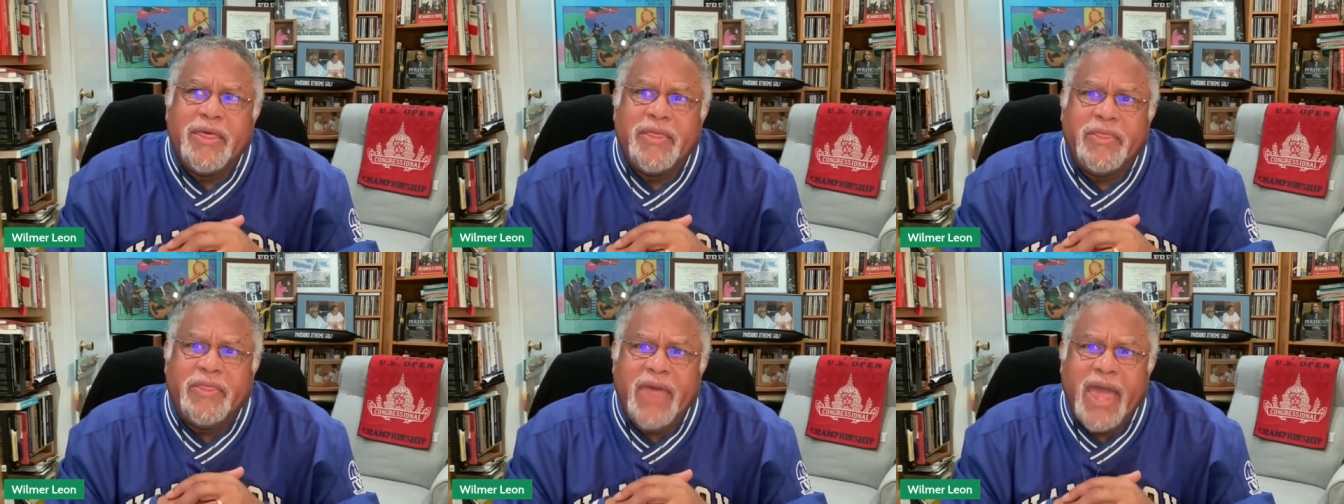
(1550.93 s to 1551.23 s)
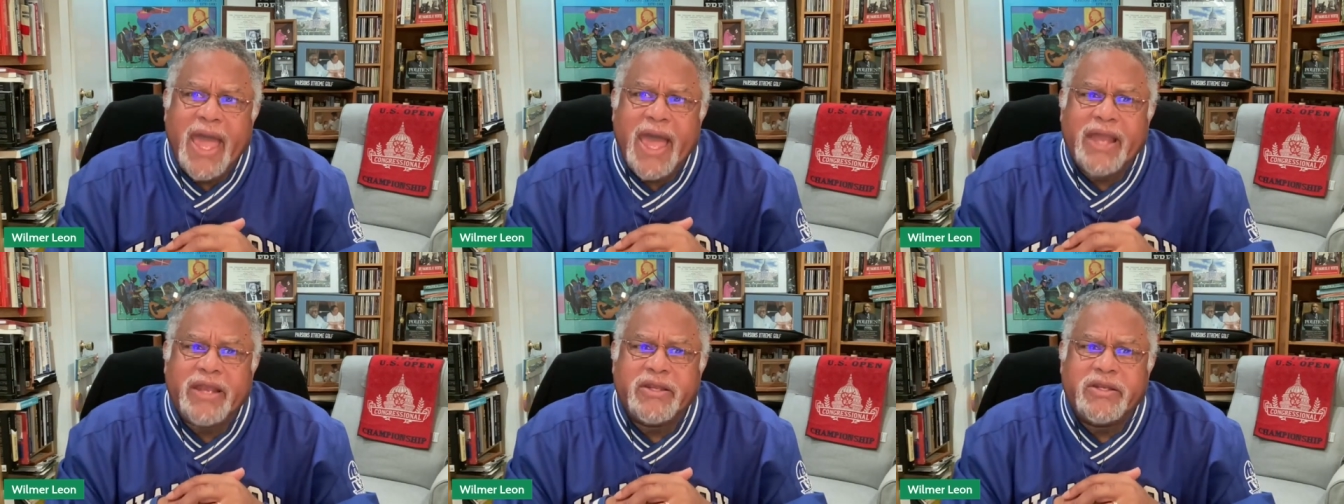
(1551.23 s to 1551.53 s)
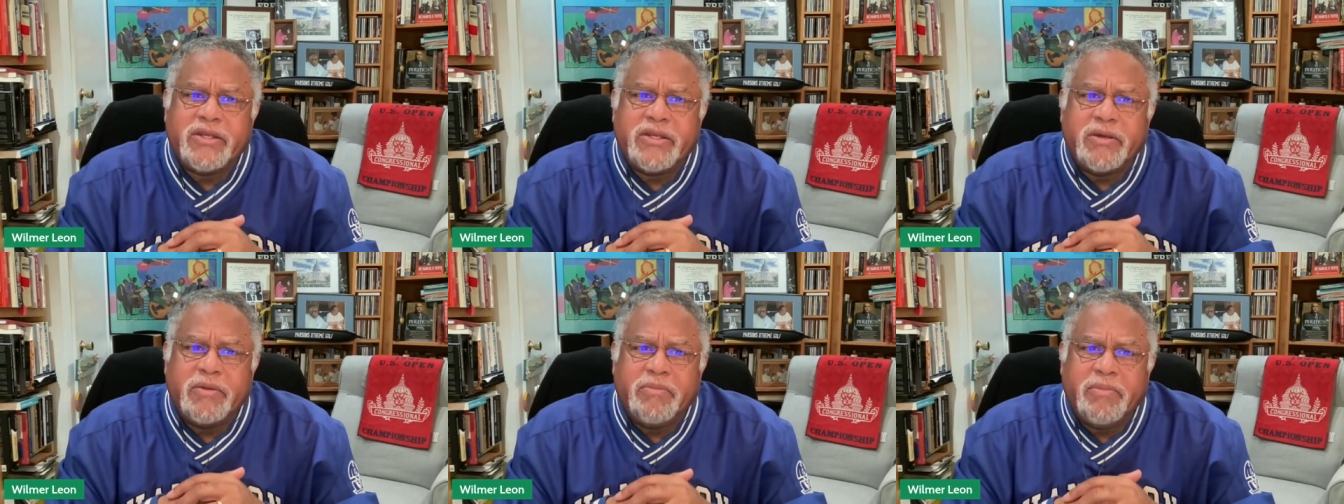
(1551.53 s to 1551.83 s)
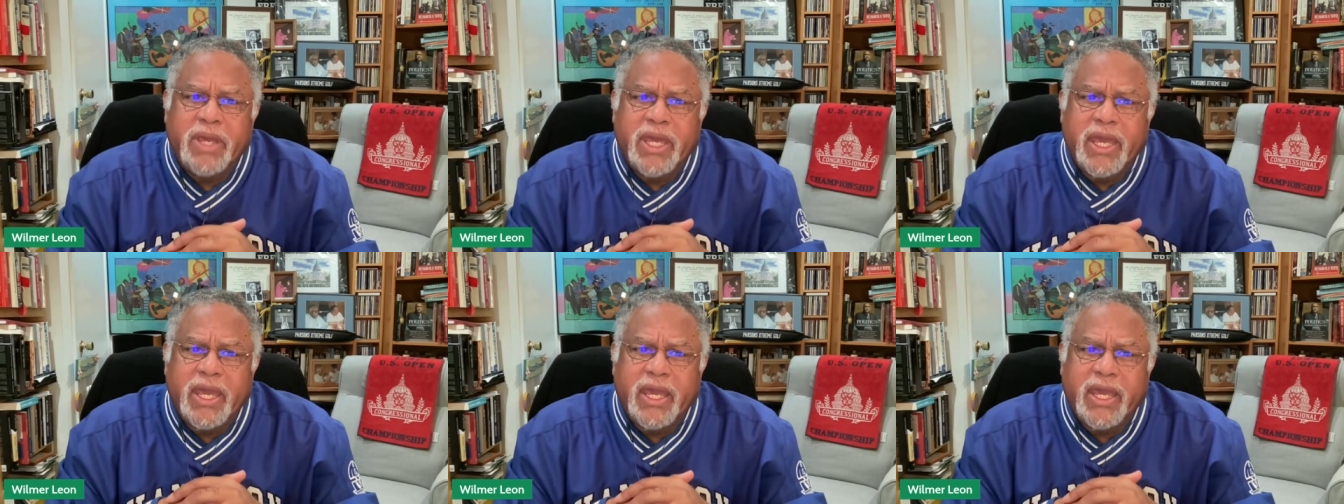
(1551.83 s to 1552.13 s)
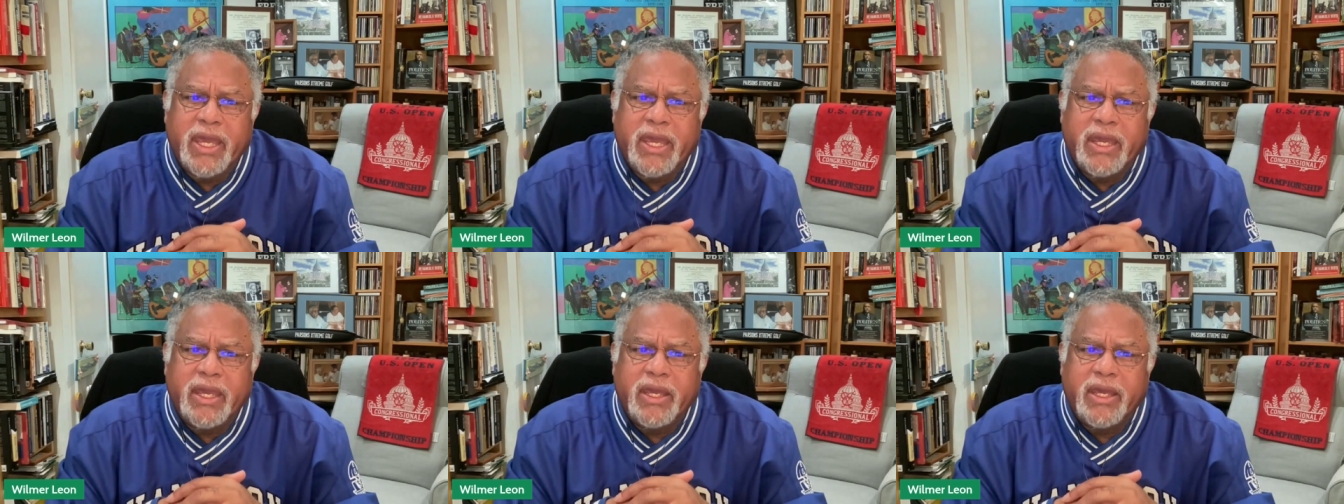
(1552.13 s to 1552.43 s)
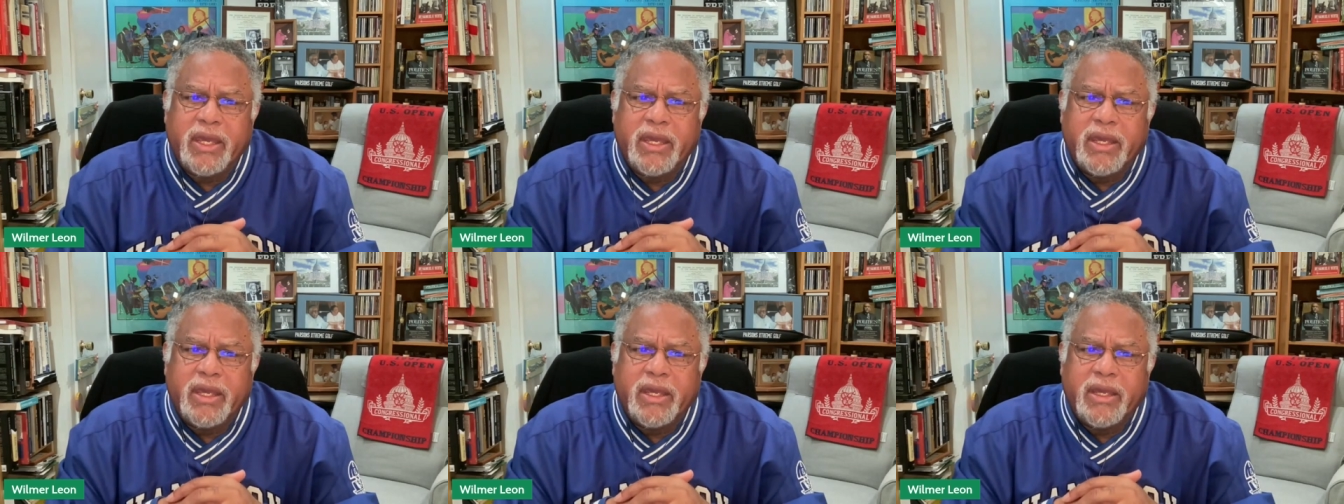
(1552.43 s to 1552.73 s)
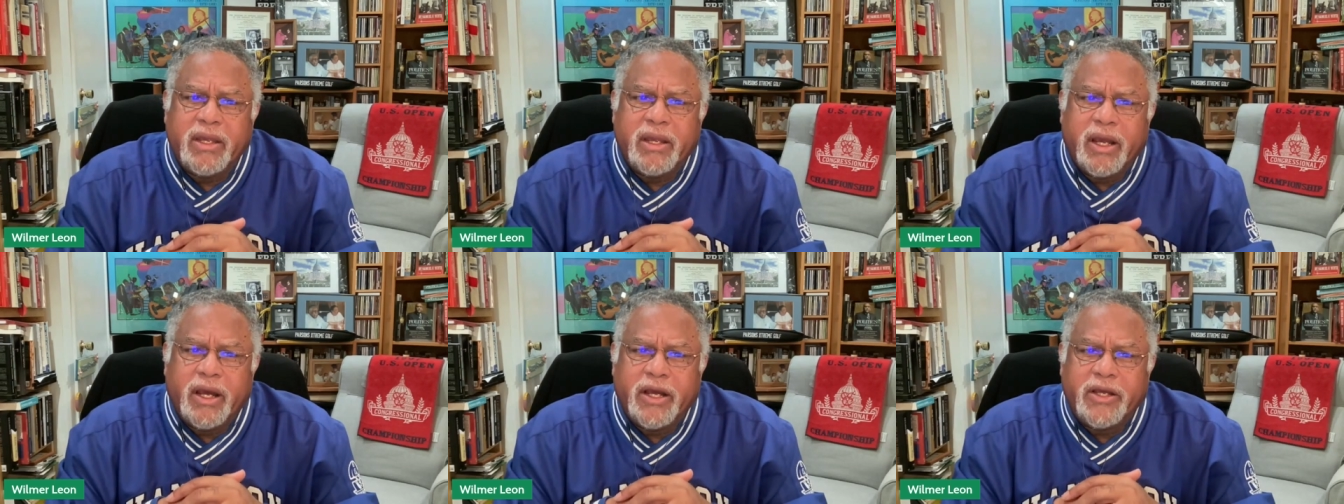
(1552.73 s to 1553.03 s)
That to me
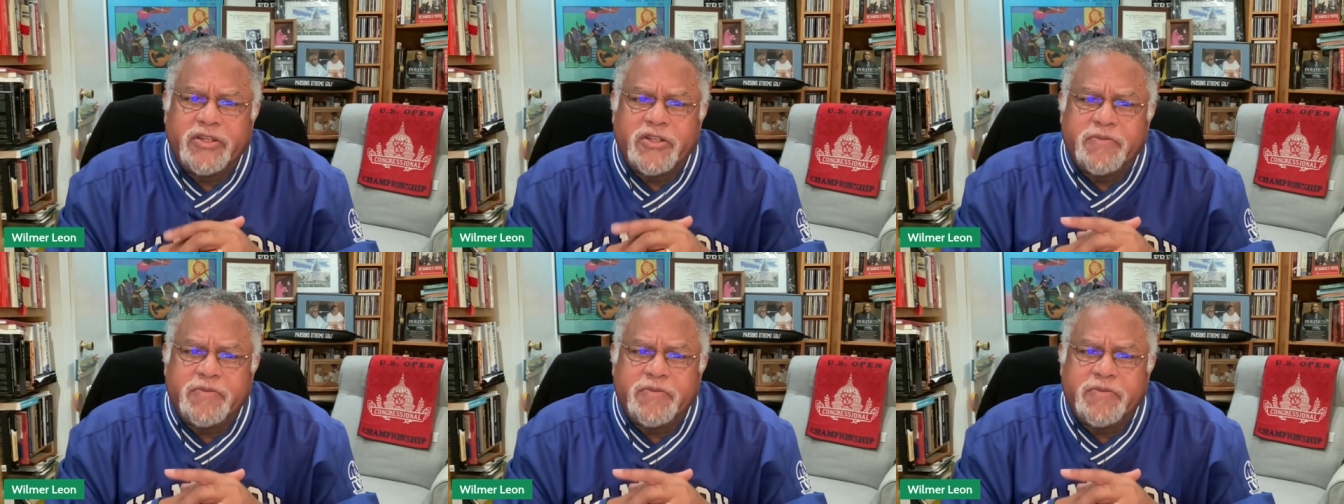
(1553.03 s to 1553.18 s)
uh,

________________

After locating the line containing "(1551.53 s to 1551.83 s)" in the entries above, repeat only it and each later line through the end, exactly, without any pictures.

### Solution for this exercise
(1551.53 s to 1551.83 s)
(1551.83 s to 1552.13 s)
(1552.13 s to 1552.43 s)
(1552.43 s to 1552.73 s)
(1552.73 s to 1553.03 s)
That to me
(1553.03 s to 1553.18 s)
uh,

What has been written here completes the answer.